[Opening DATA FOR THIS EXERCISE section]

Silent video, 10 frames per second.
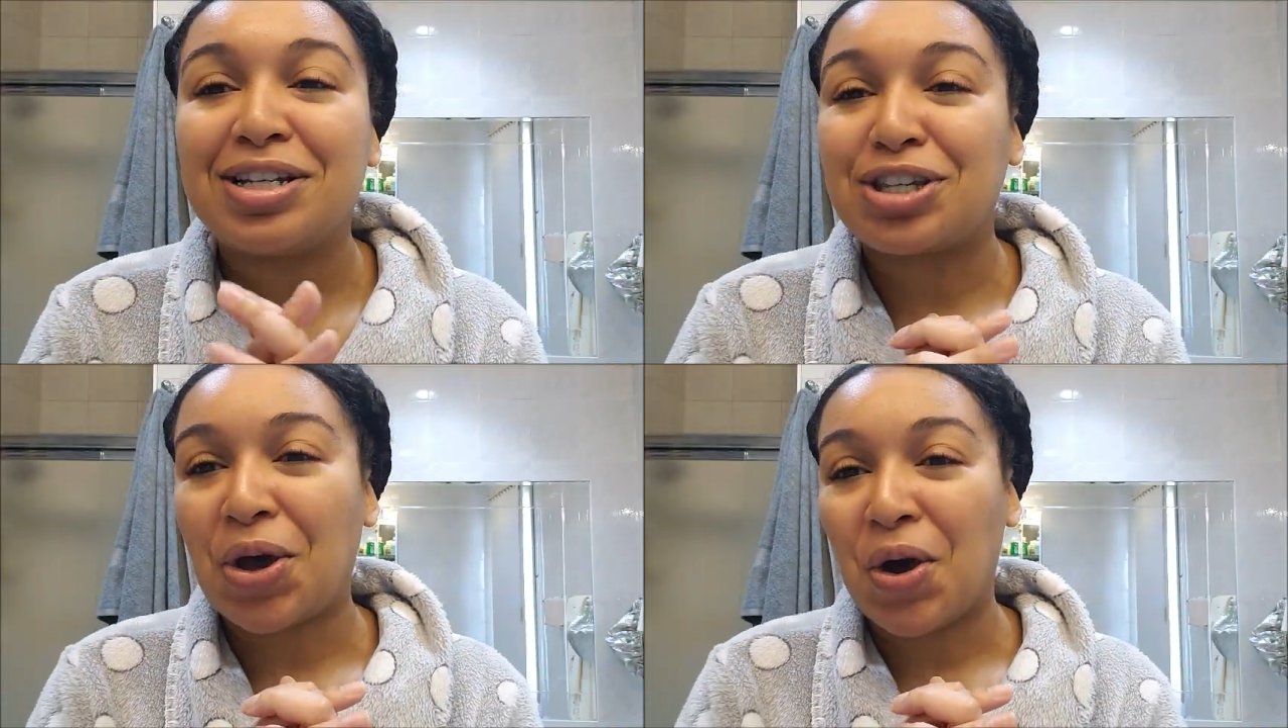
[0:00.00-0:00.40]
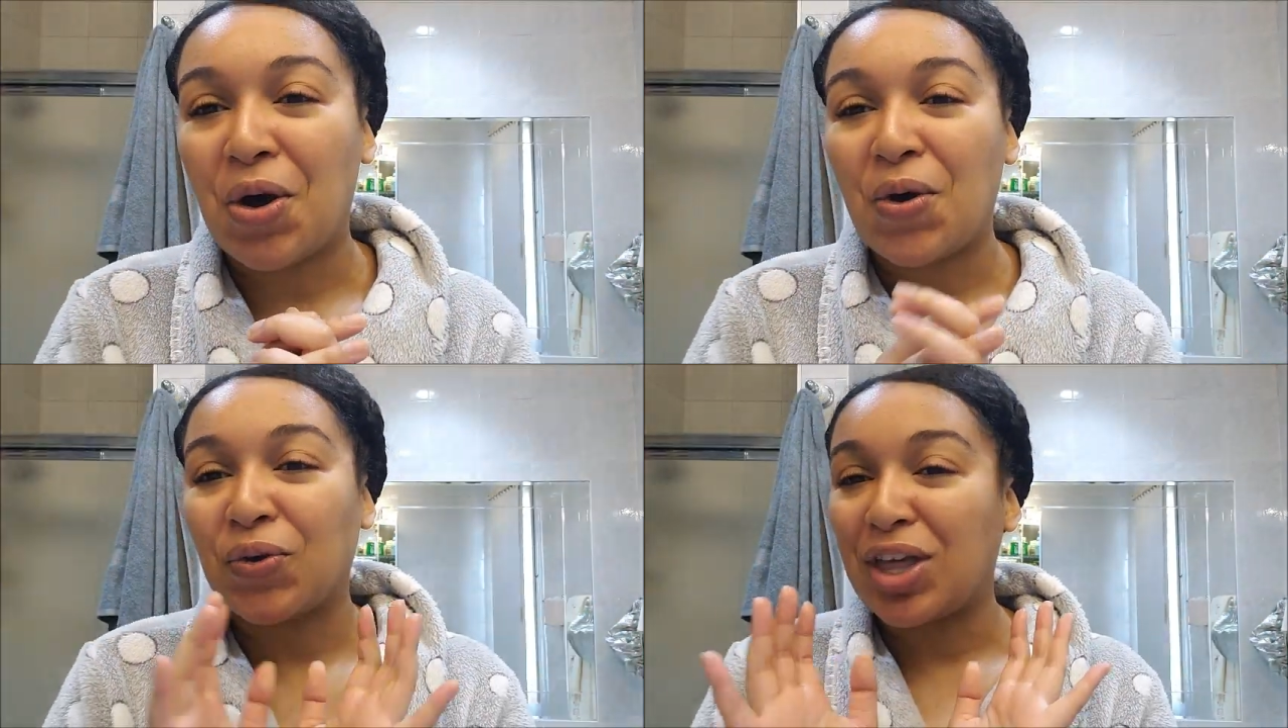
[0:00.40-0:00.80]

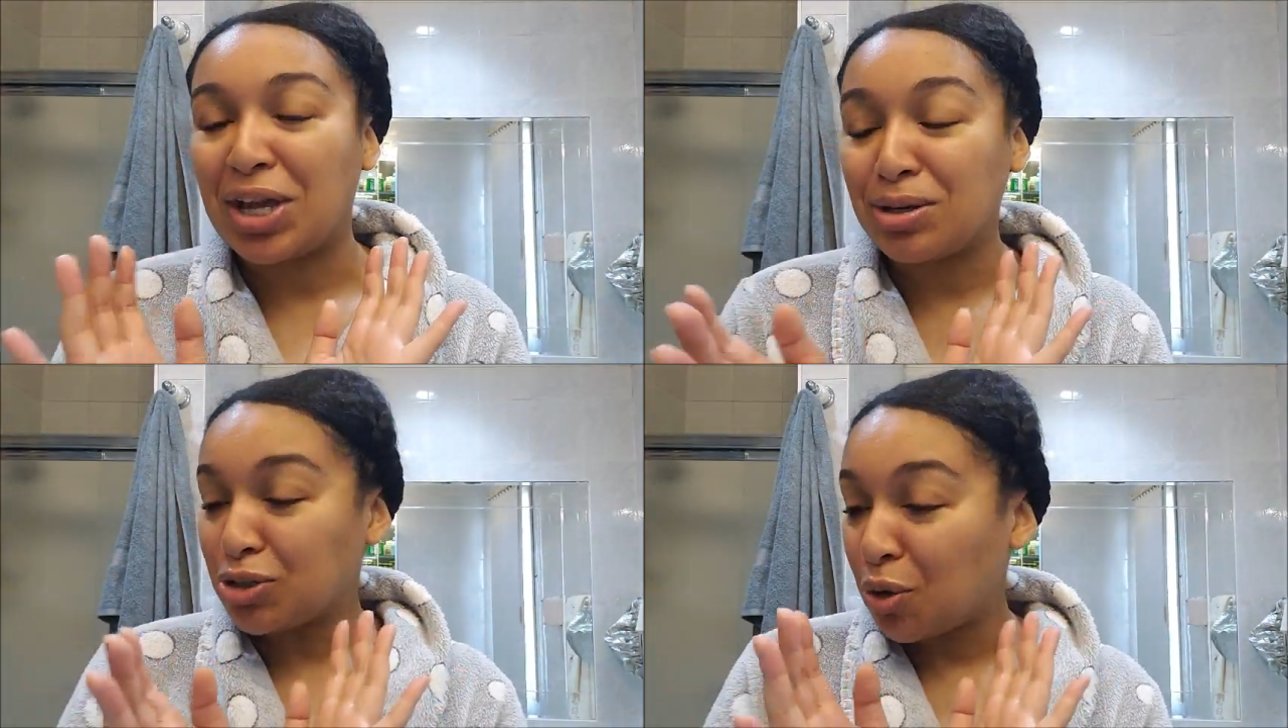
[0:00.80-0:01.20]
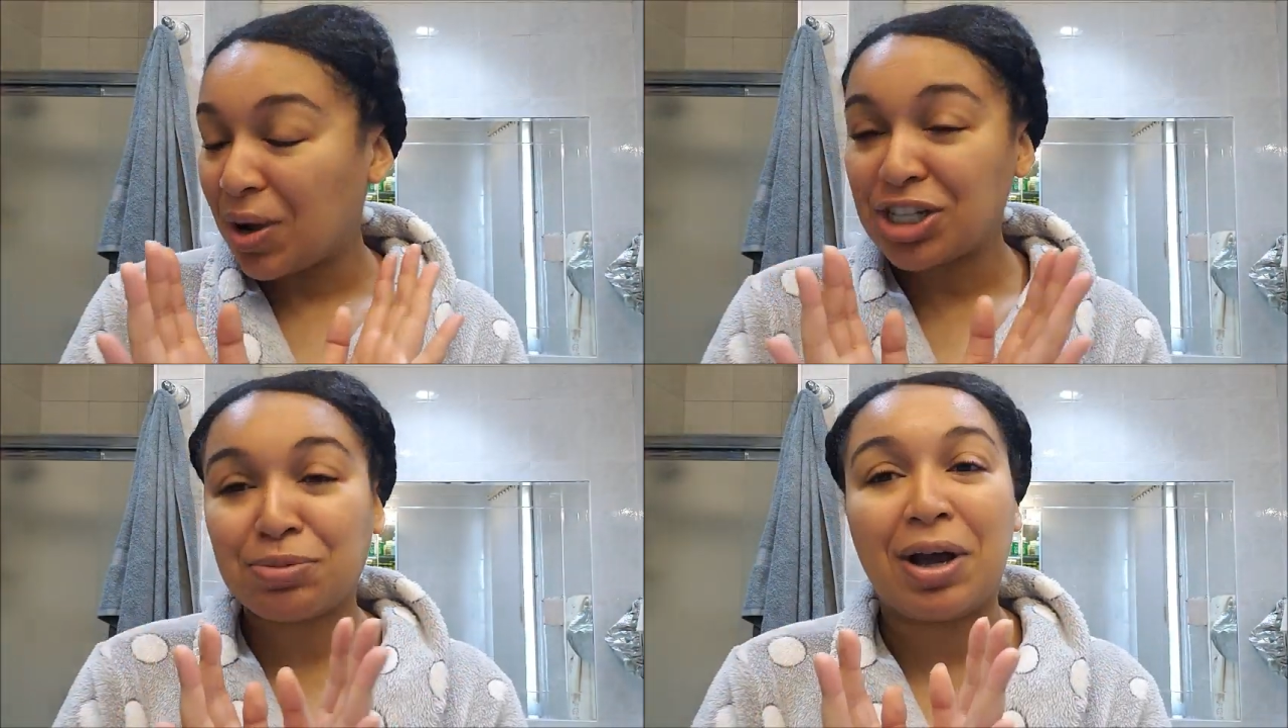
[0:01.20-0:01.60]
So thank you so
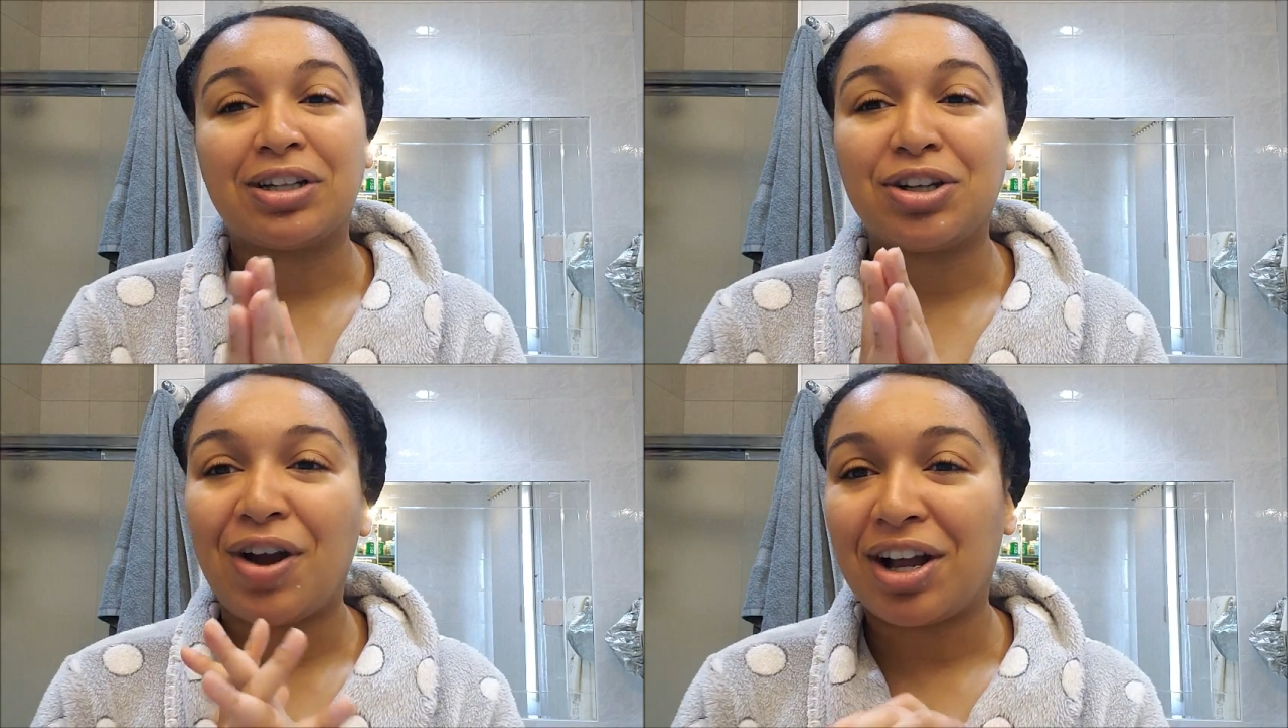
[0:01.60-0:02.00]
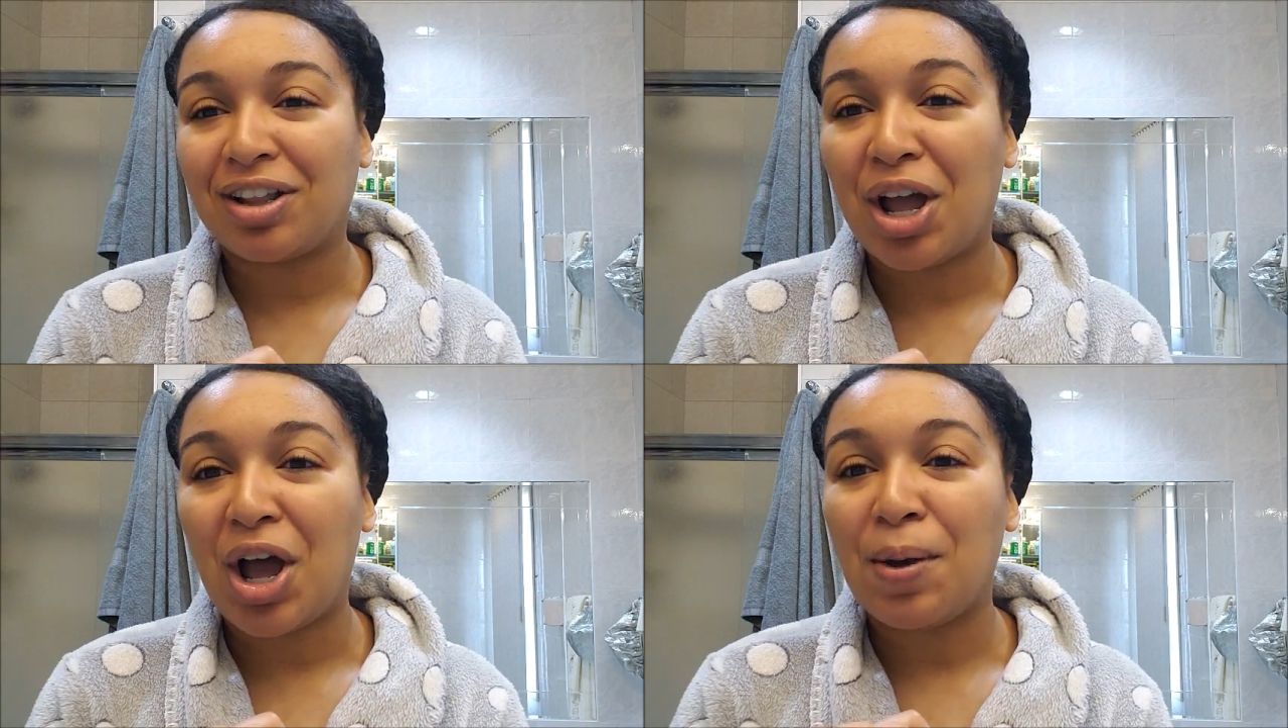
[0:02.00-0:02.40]
much, Smile Direct
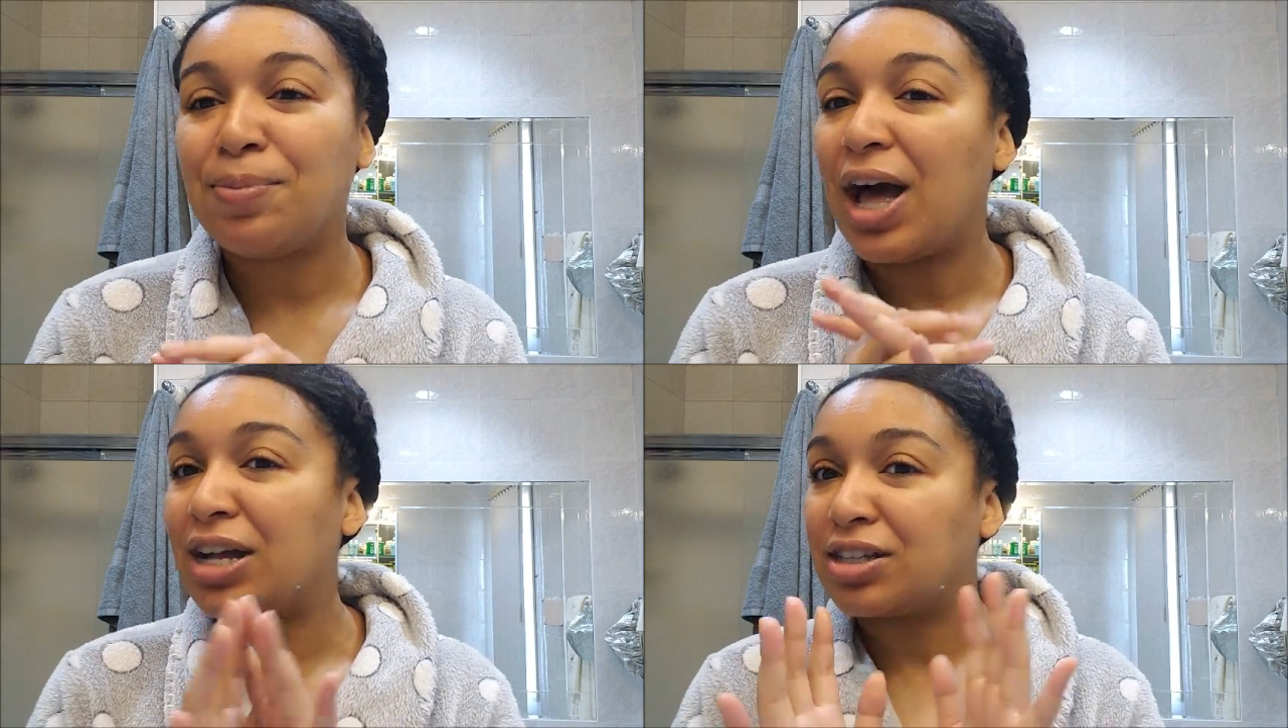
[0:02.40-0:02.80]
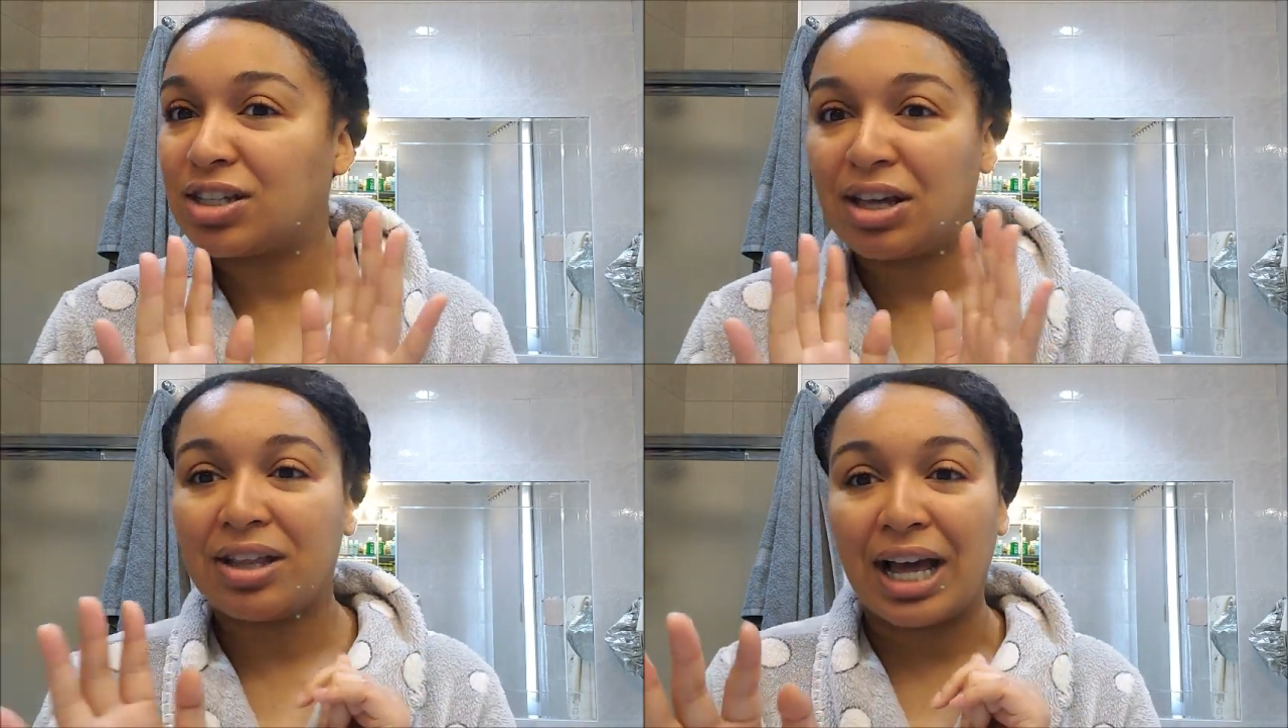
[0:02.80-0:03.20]
Club.
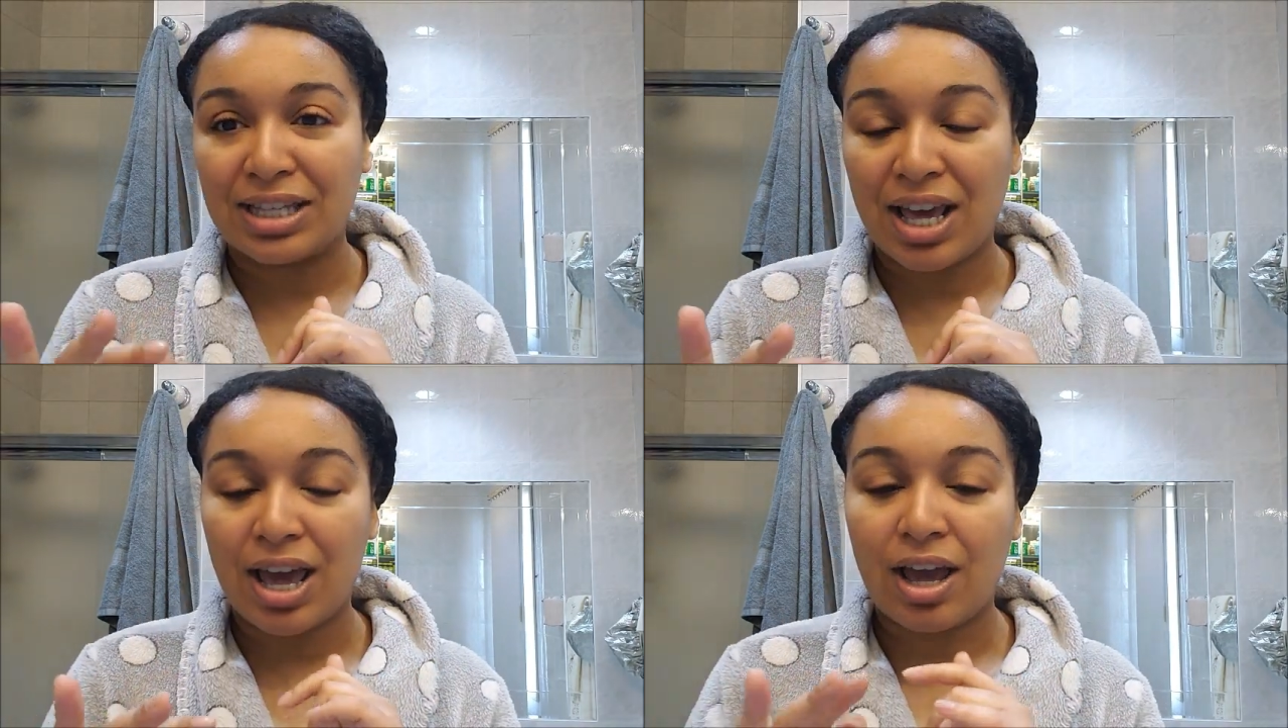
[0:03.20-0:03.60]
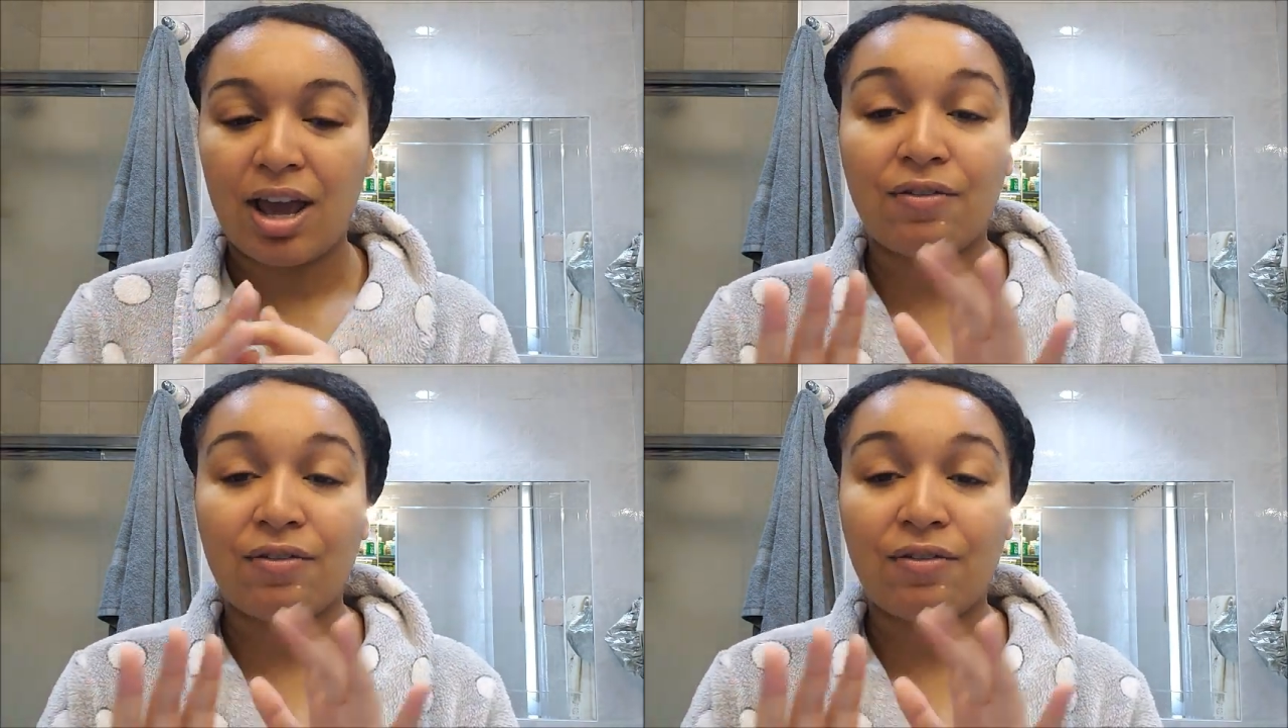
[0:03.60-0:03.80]
That's that's it.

[Closing DATA FOR THIS EXERCISE section]

WHAT IS NEEDED
Letter for letter, reproduce every record above and skip the pictures.

ANSWER SPACE
Silent video, 10 frames per second.
[0:00.00-0:00.40]
[0:00.40-0:00.80]

[0:00.80-0:01.20]
[0:01.20-0:01.60]
So thank you so
[0:01.60-0:02.00]
[0:02.00-0:02.40]
much, Smile Direct
[0:02.40-0:02.80]
[0:02.80-0:03.20]
Club.
[0:03.20-0:03.60]
[0:03.60-0:03.80]
That's that's it.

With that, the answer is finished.